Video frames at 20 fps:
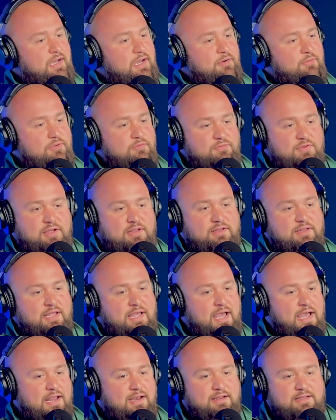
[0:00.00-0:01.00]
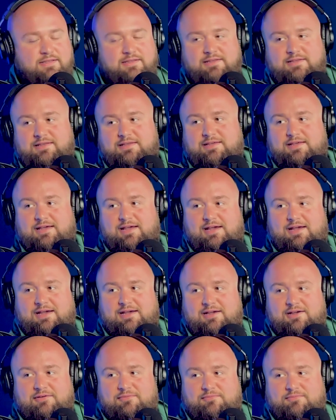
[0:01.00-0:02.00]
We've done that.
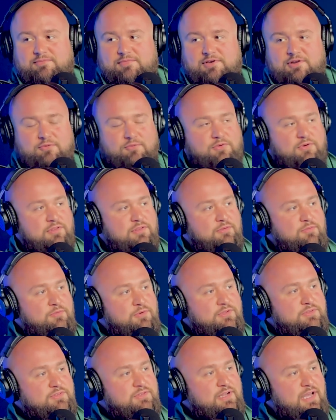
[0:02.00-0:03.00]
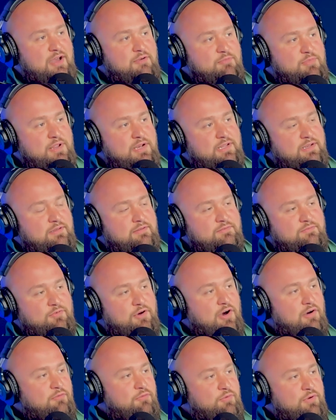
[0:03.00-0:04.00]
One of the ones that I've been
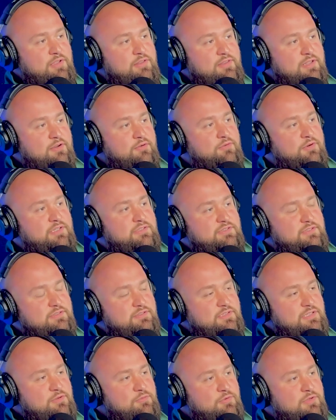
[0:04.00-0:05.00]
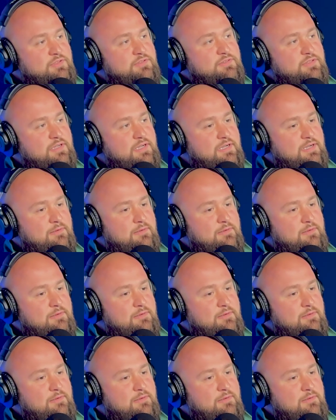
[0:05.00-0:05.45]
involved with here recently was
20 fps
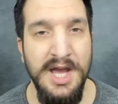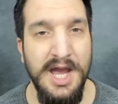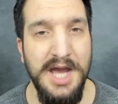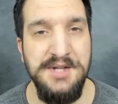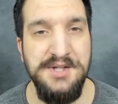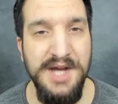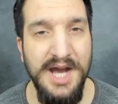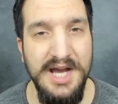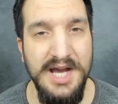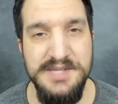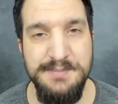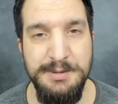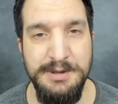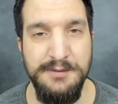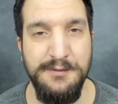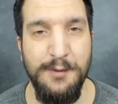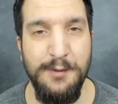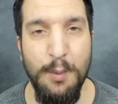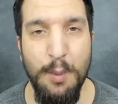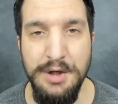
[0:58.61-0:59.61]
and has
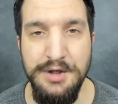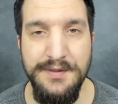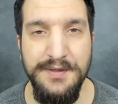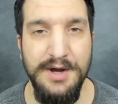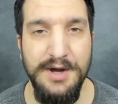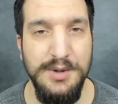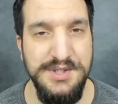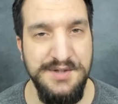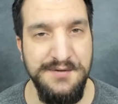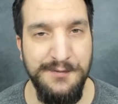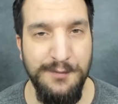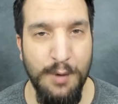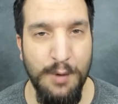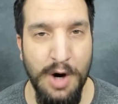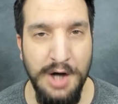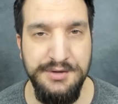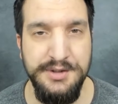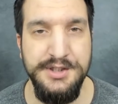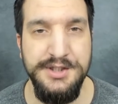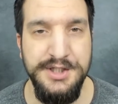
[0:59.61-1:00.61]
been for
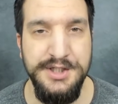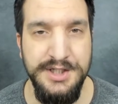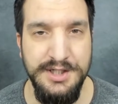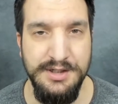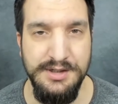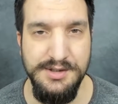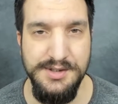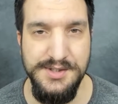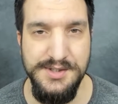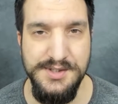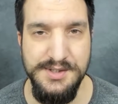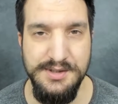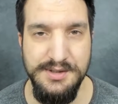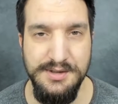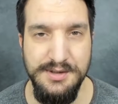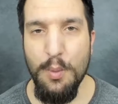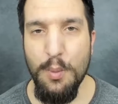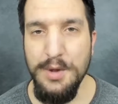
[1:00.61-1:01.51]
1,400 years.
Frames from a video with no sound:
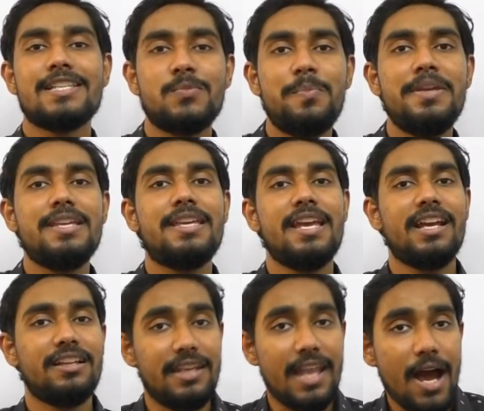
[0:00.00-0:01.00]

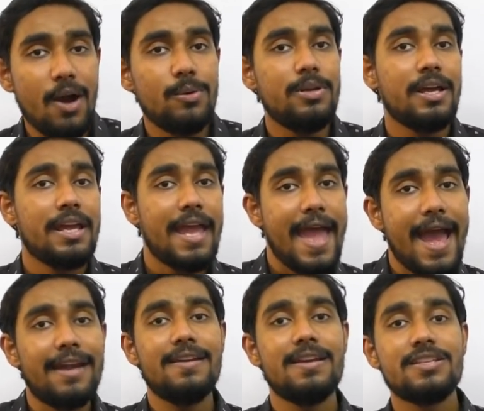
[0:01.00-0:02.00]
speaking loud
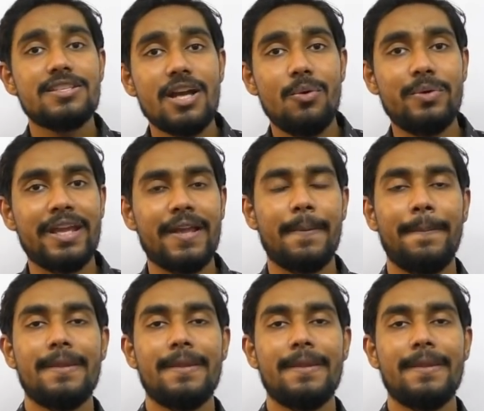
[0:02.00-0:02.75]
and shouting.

-------

TASK TO CARRY OUT
Every entry, word for word: repeat it, but skip the images.

EXERCISE ANSWER
Video frames at 20 fps:
[0:00.00-0:01.00]
[0:01.00-0:02.00]
We've done that.
[0:02.00-0:03.00]
[0:03.00-0:04.00]
One of the ones that I've been
[0:04.00-0:05.00]
[0:05.00-0:05.45]
involved with here recently was
20 fps
[0:58.61-0:59.61]
and has
[0:59.61-1:00.61]
been for
[1:00.61-1:01.51]
1,400 years.
Frames from a video with no sound:
[0:00.00-0:01.00]

[0:01.00-0:02.00]
speaking loud
[0:02.00-0:02.75]
and shouting.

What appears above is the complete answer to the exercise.